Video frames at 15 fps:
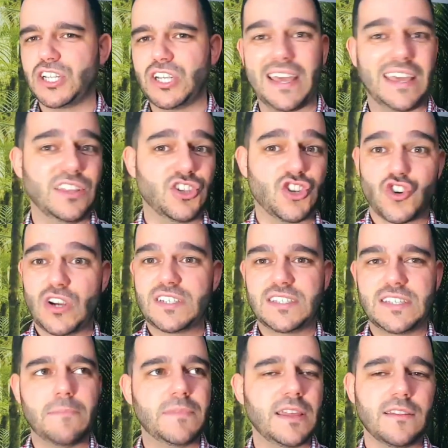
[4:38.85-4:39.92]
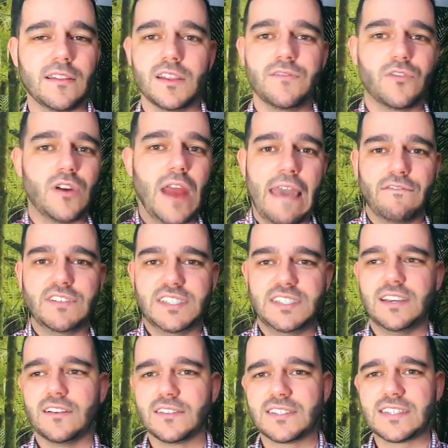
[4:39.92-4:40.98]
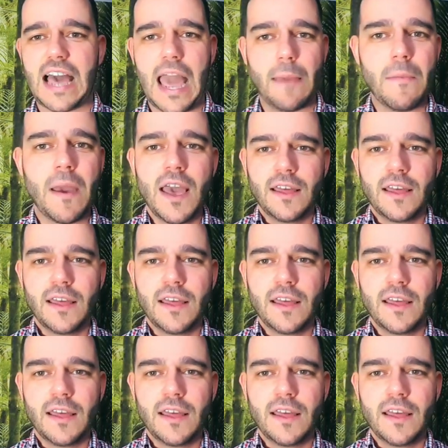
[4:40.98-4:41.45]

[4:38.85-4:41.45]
I can trust them, they deliver every single time,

##############################

• TASK GOAL
Please repeat every record above exactly, leaving the pictures out.

• SOLUTION FOR THIS EXERCISE
Video frames at 15 fps:
[4:38.85-4:39.92]
[4:39.92-4:40.98]
[4:40.98-4:41.45]

[4:38.85-4:41.45]
I can trust them, they deliver every single time,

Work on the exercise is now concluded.